◆ Problem requirements
Begin at the line with "[00:00:11.46]" and output every line through the end of the records, exactly as given. Omit pictures.

◆ Input records
- - -

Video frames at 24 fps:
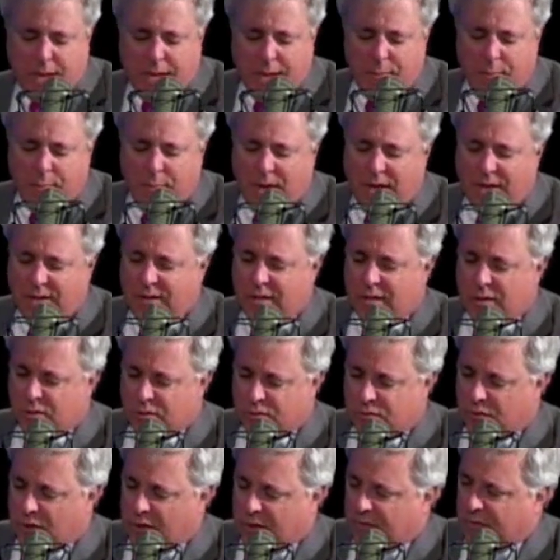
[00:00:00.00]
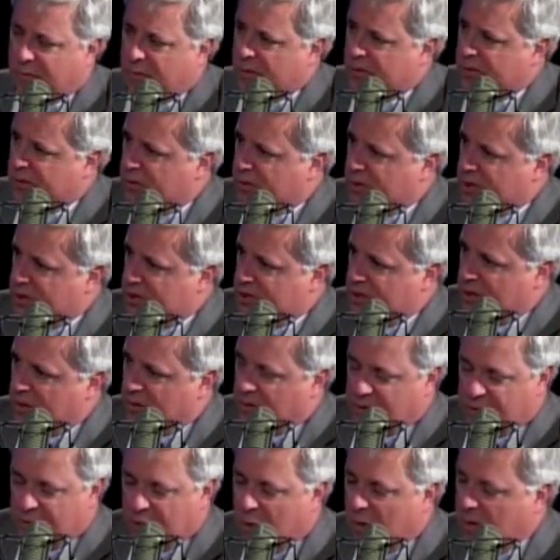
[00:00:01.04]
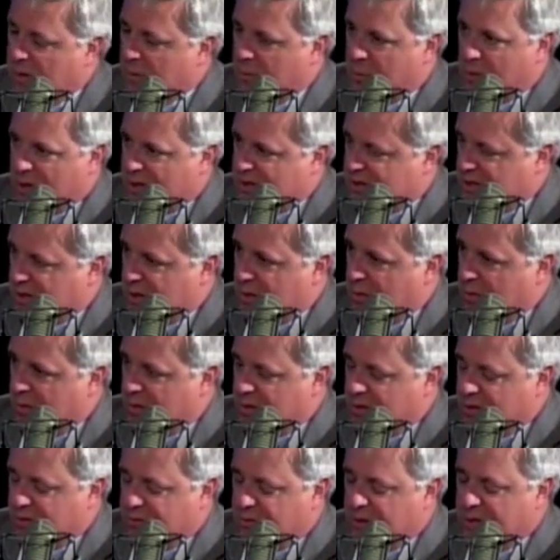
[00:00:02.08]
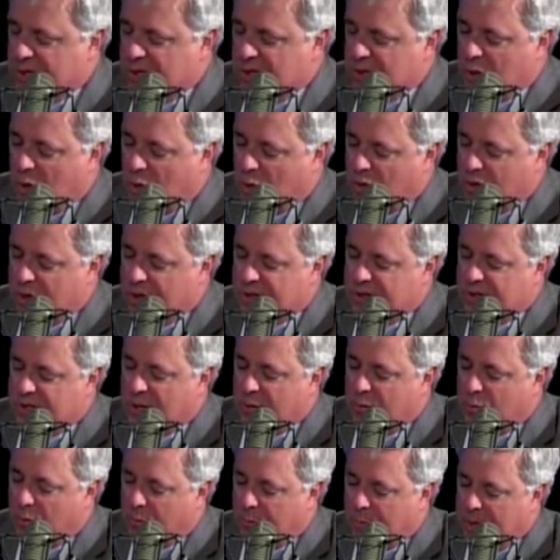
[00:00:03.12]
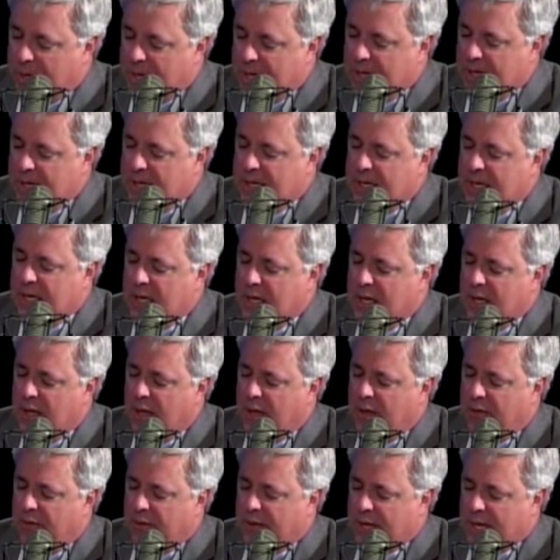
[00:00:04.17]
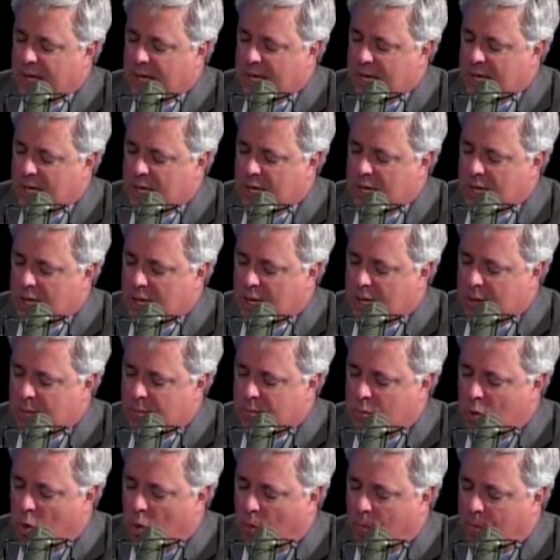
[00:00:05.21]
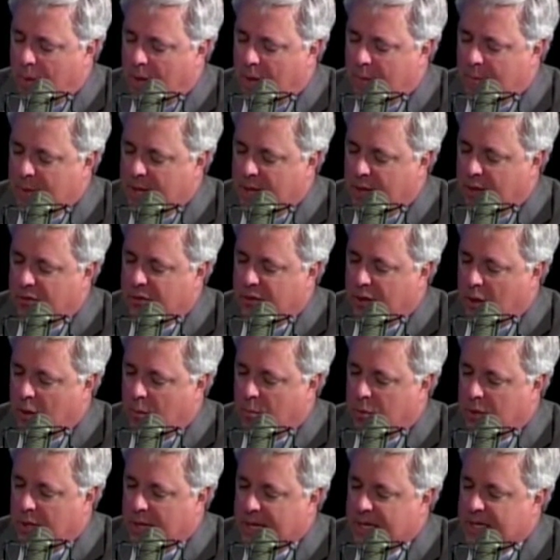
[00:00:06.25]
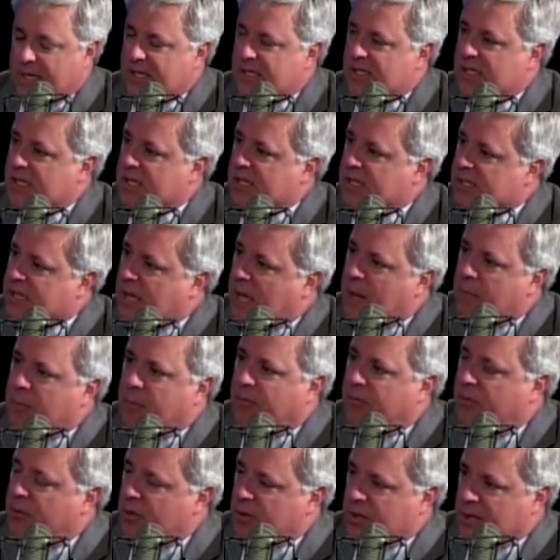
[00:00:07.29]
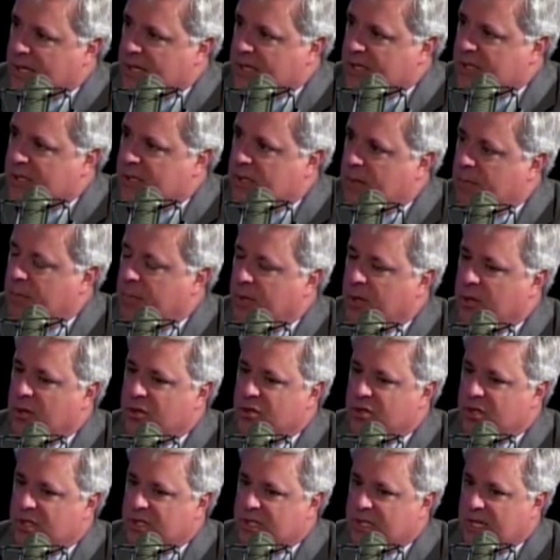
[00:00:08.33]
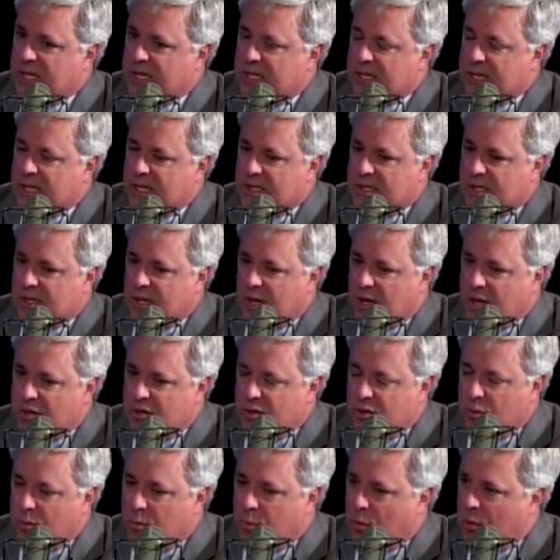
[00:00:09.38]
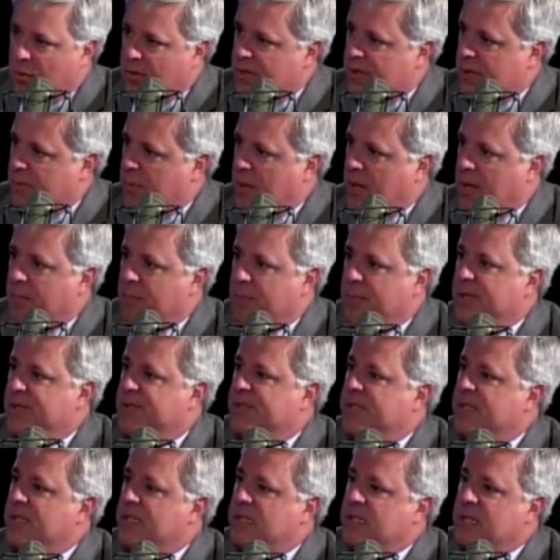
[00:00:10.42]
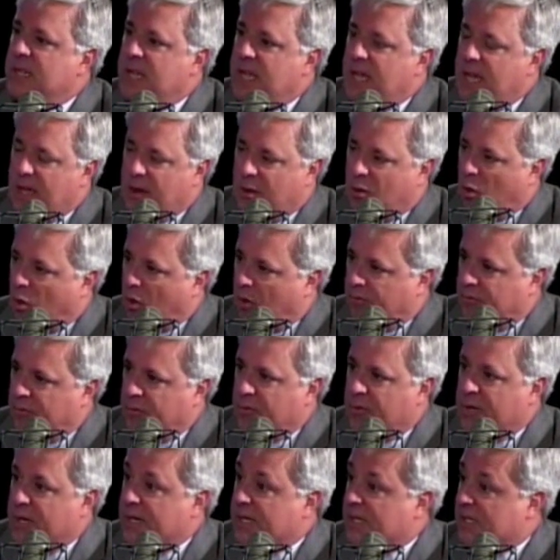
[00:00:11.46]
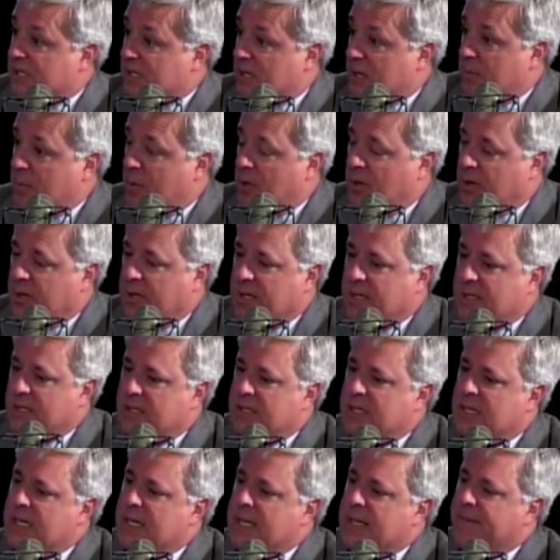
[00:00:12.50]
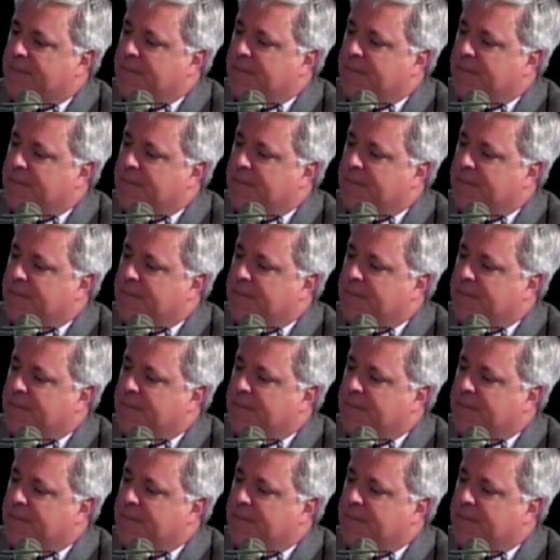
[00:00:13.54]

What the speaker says: Pam Bondi, who's running for Attorney General, the only prosecutor in this race, told us that repealing the Obama health care plan is at the top of her list because she says it's an undue burden upon business and all Floridians and Americans.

- - -

◆ Final answer
[00:00:11.46]
[00:00:12.50]
[00:00:13.54]

What the speaker says: Pam Bondi, who's running for Attorney General, the only prosecutor in this race, told us that repealing the Obama health care plan is at the top of her list because she says it's an undue burden upon business and all Floridians and Americans.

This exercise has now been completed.